Outro aspecto seria o da flagrante inverdade daquele nariz. Tive a impressão, vendo o filme, de que ele mudava de forma. E quanto mais o rosto de Nicole Kidman ficava parecido com o rosto real de Virginia Woolf, mais inconvincente se tornava, porque parecia uma réplica de Virginia Woolf querendo o tempo todo me convencer de que não era uma réplica de Virginia Woolf.
O efeito levemente ridículo de tudo isso só poderia se agravar à medida que a situação da personagem se ia revelando de fato dramática e insuportável. Quem pensaria em suicidar-se usando um nariz postiço?

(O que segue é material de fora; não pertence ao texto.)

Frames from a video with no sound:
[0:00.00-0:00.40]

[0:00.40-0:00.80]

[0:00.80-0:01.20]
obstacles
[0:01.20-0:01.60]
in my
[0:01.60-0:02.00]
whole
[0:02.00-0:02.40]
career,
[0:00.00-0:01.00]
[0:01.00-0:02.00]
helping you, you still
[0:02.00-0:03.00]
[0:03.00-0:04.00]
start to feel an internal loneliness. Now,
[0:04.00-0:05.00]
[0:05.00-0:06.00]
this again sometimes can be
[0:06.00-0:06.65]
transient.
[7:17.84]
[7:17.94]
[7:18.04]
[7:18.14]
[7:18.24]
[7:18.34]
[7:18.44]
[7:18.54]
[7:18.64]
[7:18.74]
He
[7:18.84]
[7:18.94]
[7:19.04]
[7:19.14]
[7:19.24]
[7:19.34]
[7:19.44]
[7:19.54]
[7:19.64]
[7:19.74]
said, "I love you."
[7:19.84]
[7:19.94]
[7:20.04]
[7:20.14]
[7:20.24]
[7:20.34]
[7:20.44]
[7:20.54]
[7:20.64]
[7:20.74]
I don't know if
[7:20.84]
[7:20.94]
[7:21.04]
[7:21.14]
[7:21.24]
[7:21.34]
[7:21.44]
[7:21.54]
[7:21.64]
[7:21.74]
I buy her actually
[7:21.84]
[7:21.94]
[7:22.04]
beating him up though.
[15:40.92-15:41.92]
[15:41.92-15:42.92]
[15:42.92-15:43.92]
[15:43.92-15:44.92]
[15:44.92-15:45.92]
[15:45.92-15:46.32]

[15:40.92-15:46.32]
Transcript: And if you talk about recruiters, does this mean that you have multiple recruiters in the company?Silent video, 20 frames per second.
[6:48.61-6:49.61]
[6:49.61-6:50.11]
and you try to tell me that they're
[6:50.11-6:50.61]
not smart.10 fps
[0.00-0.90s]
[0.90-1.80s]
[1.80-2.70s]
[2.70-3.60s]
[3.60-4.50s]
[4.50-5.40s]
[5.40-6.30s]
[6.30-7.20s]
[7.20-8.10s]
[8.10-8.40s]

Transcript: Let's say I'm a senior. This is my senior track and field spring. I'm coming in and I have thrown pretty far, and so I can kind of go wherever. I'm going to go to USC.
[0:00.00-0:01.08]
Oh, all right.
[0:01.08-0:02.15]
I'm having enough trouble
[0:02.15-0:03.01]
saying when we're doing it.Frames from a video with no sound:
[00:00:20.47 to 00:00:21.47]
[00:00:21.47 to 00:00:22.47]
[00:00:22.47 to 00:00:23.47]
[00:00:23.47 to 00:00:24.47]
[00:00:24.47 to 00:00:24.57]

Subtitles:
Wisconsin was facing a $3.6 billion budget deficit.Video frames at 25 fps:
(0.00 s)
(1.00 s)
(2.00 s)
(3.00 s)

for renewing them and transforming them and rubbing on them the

Mas vem daí uma outra explicação para o fenômeno. Todo mundo comentou a prótese porque o pormenor anula, de algum modo, a tragicidade do filme. E também porque assim se expõe, mais uma vez, o ilusionismo hollywoodiano. Os destinos mais pungentes são vividos pela famosa e invejável estrela de cinema; a mulher deprimidíssima e esfarrapada, que é também a escritora genial, é antes de tudo Nicole Kidman.
Como seu predecessor mais famoso, Pinóquio (esqueçamos Cleópatra), o nariz de Nicole Kidman é também um índice de que a mentira está bem próxima. A ligação disso com o movimento contra a guerra no Iraque não é difícil de fazer. Por certo, Saddam Hussein esconde muita coisa. Mas é Bush que, obviamente, não convence ninguém.
Por essas e outras, o filme mais importante a ser visto no momento é "O Americano Tranquilo", baseado num romance de Graham Greene sobre o começo da intervenção americana no Vietnã. Retrata-se ali aquela perfeita mistura de cinismo e de honestidade, de convicção idealista e de criminalidade desenfreada, que tantas vezes se repete na política externa norte-americana.
Quem viu o filme vai achar moderado o vocabulário que acabo de empregar. A história de "O Americano Tranquilo" é absolutamente demolidora. Não é de espantar que o filme não esteja à altura do seu conteúdo. A timidez e o convencionalismo da produção tratam de encobrir todas as vilanias em jogo. Até mesmo a canalhice dos personagens antiamericanos fica esmaecida também. Mas o que vemos na tela é o bastante para nos fazer esquecer, provisoriamente que seja, Nicole Kidman e seu momentoso apêndice facial. Vale a pena.